Demokracja może być nieefektywna, przesiąknięta korupcją i często niepotrzebnie dzieląca, dokładnie jak powiedzieli amerykańscy założyciele, dlatego zbudowali instytucje republikańskie. Demokracja ma jednak do powiedzenia jedno: pozwala na krytykę i wyzwanie. Buduje samokontrolę: daje opinii publicznej pewien stopień długoterminowej kontroli nad losem ludzi żyjących pod kontrolą państwowych menedżerów. Sprawia, że reżimy są tymczasowe i umożliwiają pokojową zmianę, dlatego dawni liberałowie przedkładali demokrację nad autokrację.
Czysta dyktatura nie pozwala na coś takiego. A to daje menedżerom państwowym nieograniczone możliwości podwajania i potrojenia błędów. To niekontrolowana moc. Żaden sąd, żaden organ ustawodawczy, a nawet opinia publiczna nie mogą wpływać na jej kierunek. To właśnie wykonuje KPCh i czego teraz domaga się CDC.
To, że klasa rządząca w USA początkowo przyjęła chińską strategię łagodzenia wirusów, nie jest przypadkiem. Dyktatura jest ostatnio modna, ale nie mniej niebezpieczna z tego powodu.

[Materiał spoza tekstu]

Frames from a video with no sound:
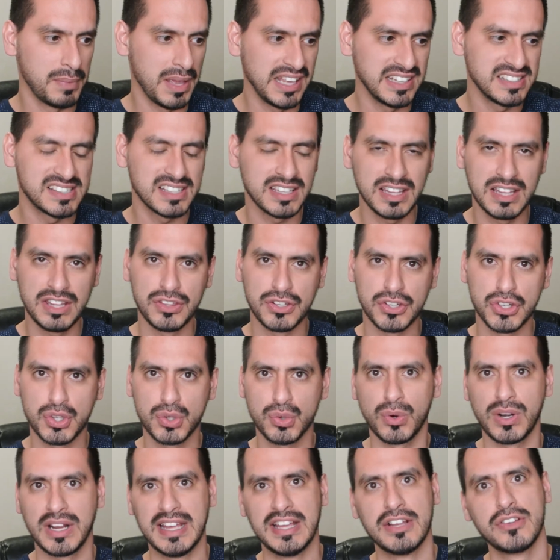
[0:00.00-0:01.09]
basically, the
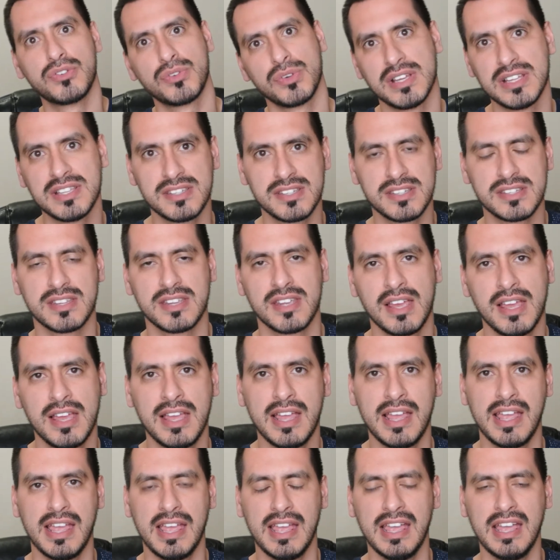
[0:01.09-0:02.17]
short interest
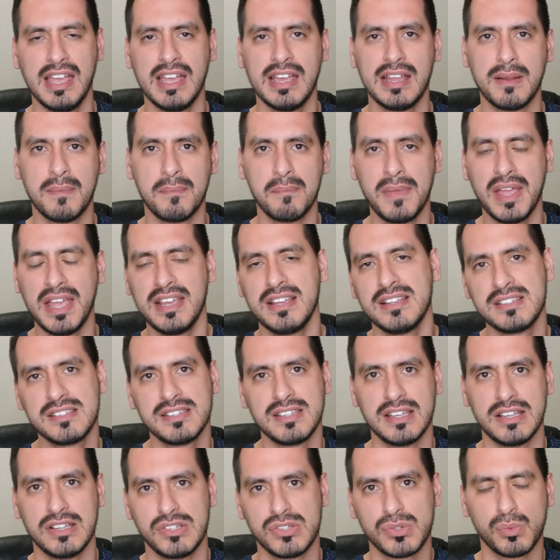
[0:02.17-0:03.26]
in
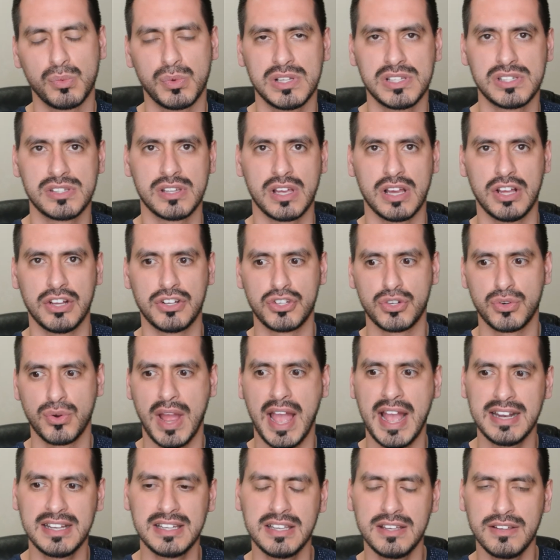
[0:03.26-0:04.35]
Macy's was
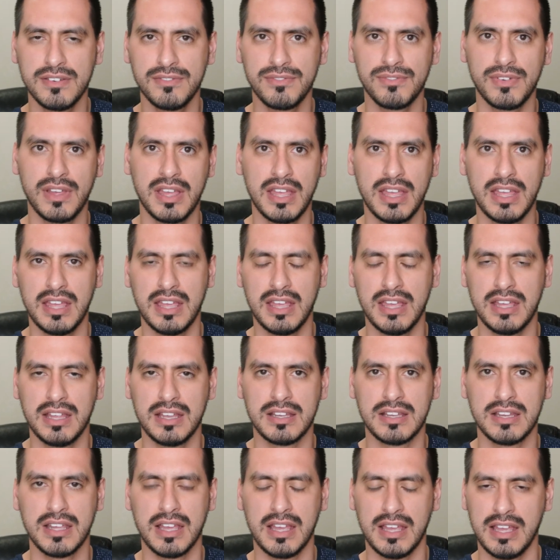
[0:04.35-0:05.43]
attractive
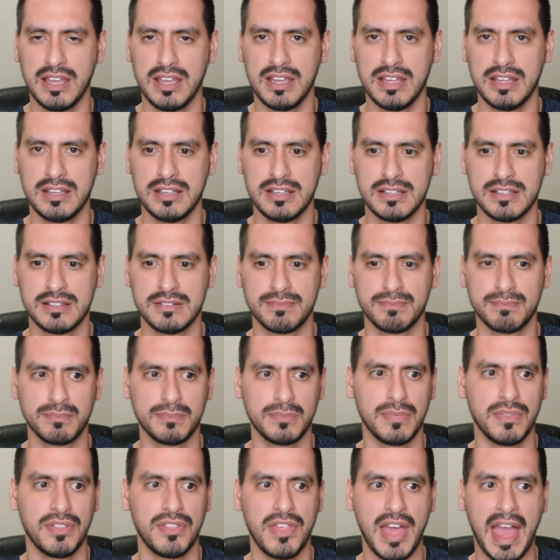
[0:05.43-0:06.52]
in in
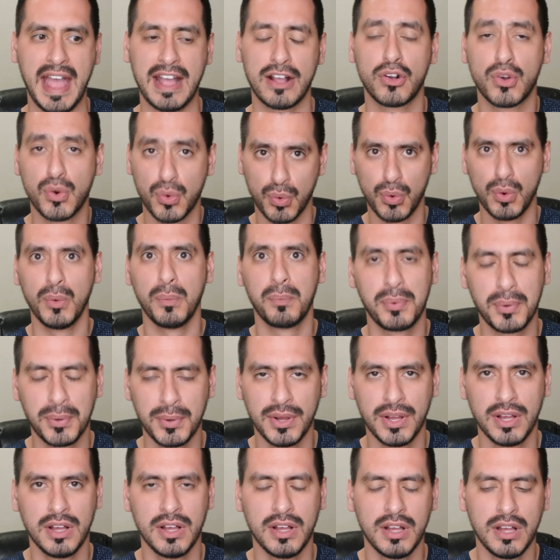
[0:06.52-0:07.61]
that group
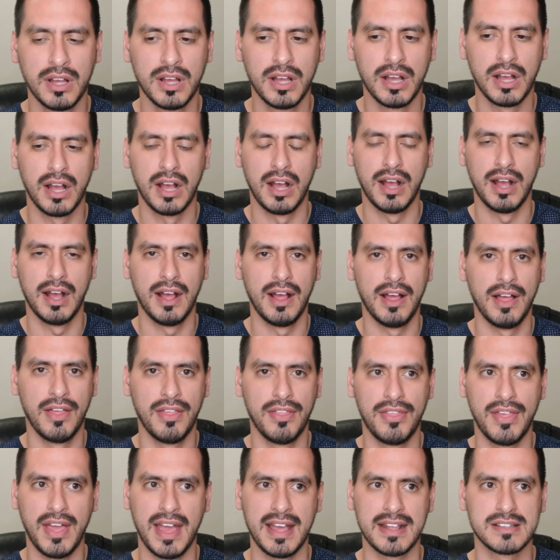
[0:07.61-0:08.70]
uh,
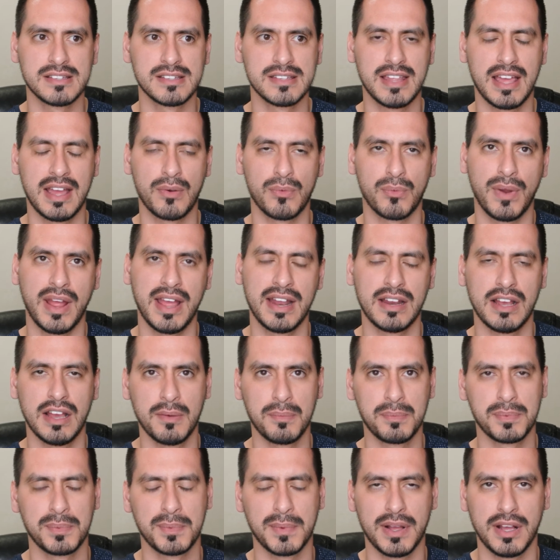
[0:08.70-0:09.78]
that that ran
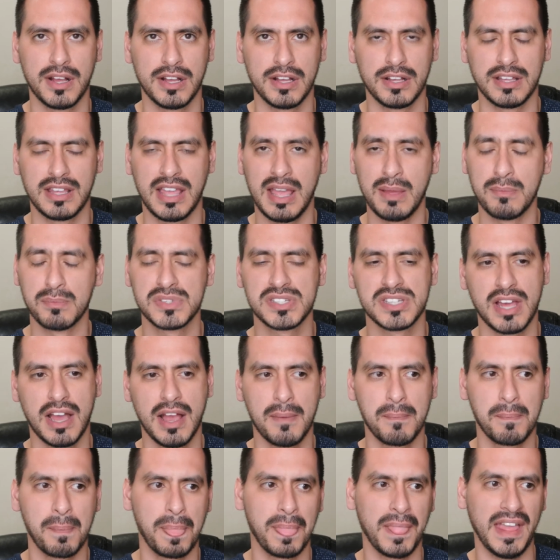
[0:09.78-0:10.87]
up uh,
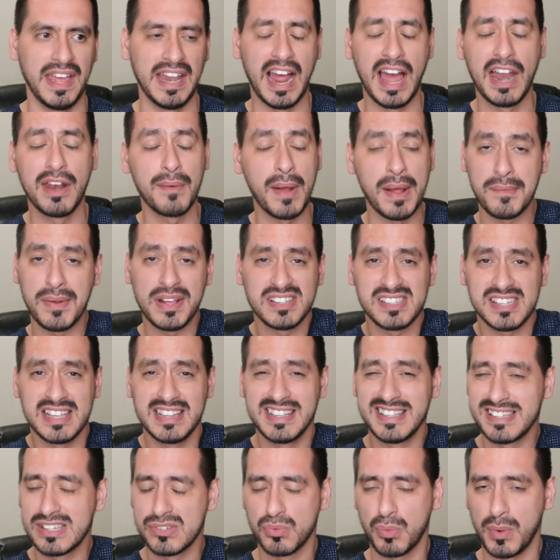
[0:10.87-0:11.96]
GameStop. And I am not saying
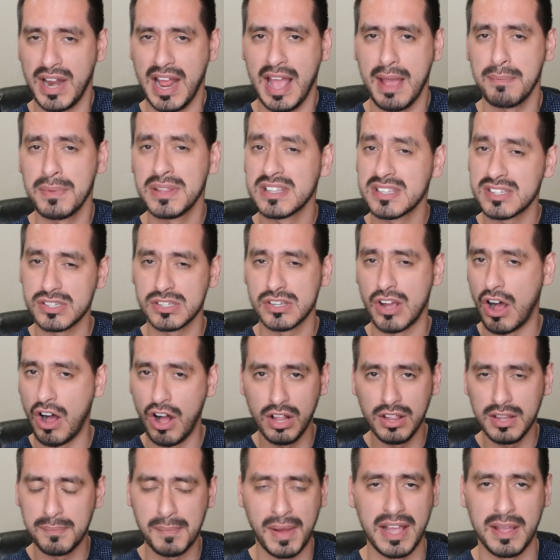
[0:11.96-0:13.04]
this is what happened. This is
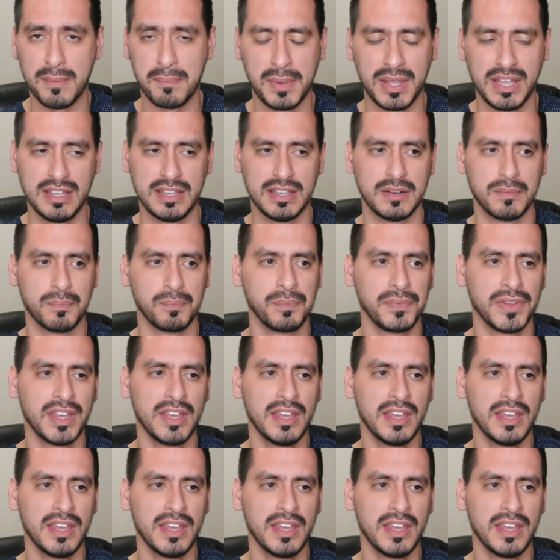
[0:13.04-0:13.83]
all in my opinion.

Najbardziej niezwykłą rzeczą jest obserwowanie, jak KPCh robi to w Szanghaju, nawet gdy administracja Bidena podobnie naciska na niekontrolowaną władzę administracyjną w imię kontroli wirusów. Tymczasem reszta świata poszła naprzód, zdając sobie po dwóch latach, że użycie władzy państwowej do stłumienia powszechnego patogenu (większość zachoruje na kowboję) oznacza użycie środków przemocy, aby osiągnąć niemożliwy cel. A jednak oto jesteśmy: stronami są te same agencje, które próbowały przeprowadzić ten bezprecedensowy eksperyment.

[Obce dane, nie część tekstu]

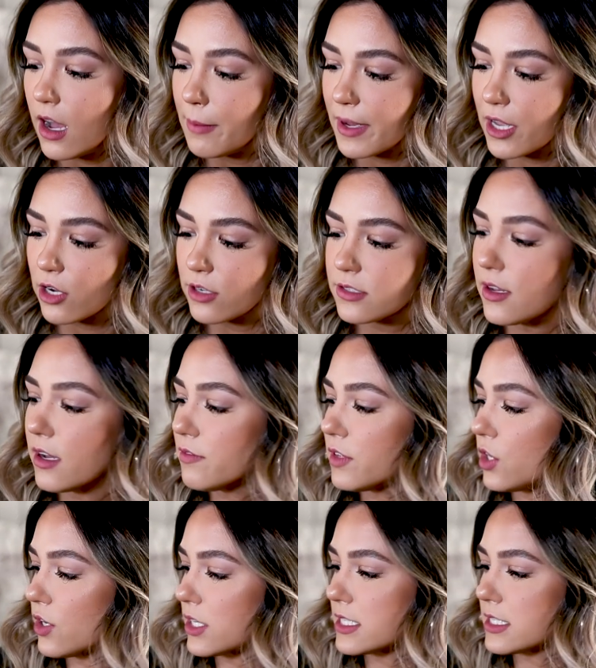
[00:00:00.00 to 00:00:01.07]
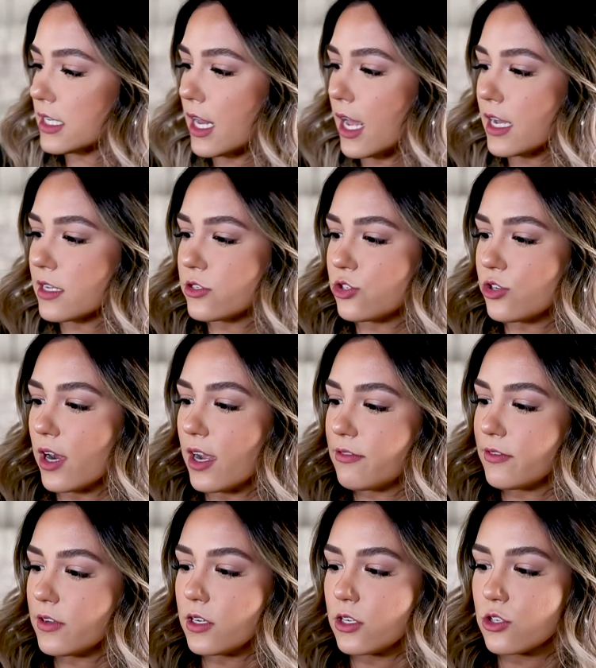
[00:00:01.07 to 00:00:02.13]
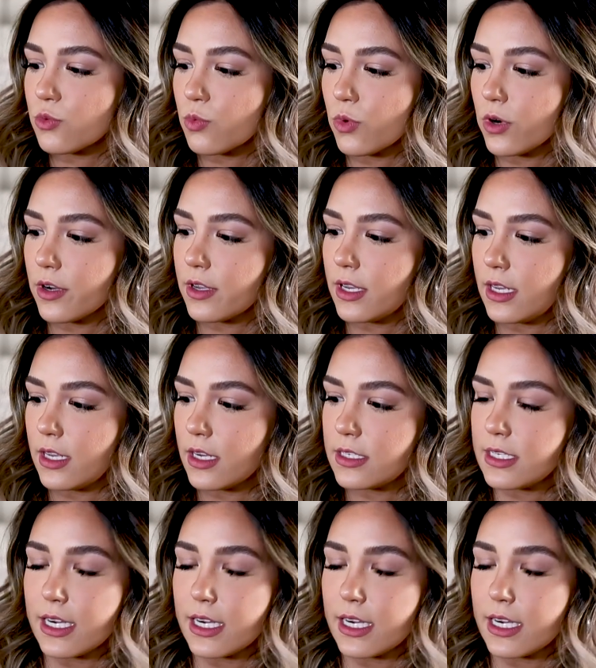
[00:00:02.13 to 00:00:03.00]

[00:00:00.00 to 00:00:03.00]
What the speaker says: I also have the Kristen S Dry Finish Working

Bardzo niewielu ludzi naprawdę chce żyć w świecie, w którym państwo administracyjne sprawuje taką nieograniczoną władzę, jaką CDC, Departament Sprawiedliwości i administracja Bidena promują teraz jako kontynuację tego, jak zajmowaliśmy się sprawami publicznymi. dwóch lat. Ten system doprowadził do katastrofy. Kontynuacja doprowadzi do kolejnych katastrof.
„Model chiński” (liberalizm gospodarczy plus jednopartyjne rządy polityczne) obecnie rozpada się z powodu niechęci klasy rządzącej do przyznania się do błędu i odwrócenia kursu. Sceny w Szanghaju są dowodem na to, że ten model jest niezrównoważony, nie mówiąc już o złu. To nie jest i nie może być nowy paradygmat. Jest niewykonalny i głęboko niebezpieczny. Każdy myślący człowiek powinien go odrzucić, wraz z oświadczeniami administracji Bidena, które zdają się go akceptować.
Opublikowane pod a Creative Commons Uznanie autorstwa 4.0 Licencja międzynarodowa
W przypadku przedruków ustaw link kanoniczny z powrotem na oryginał Instytut Brownstone Artykuł i autor.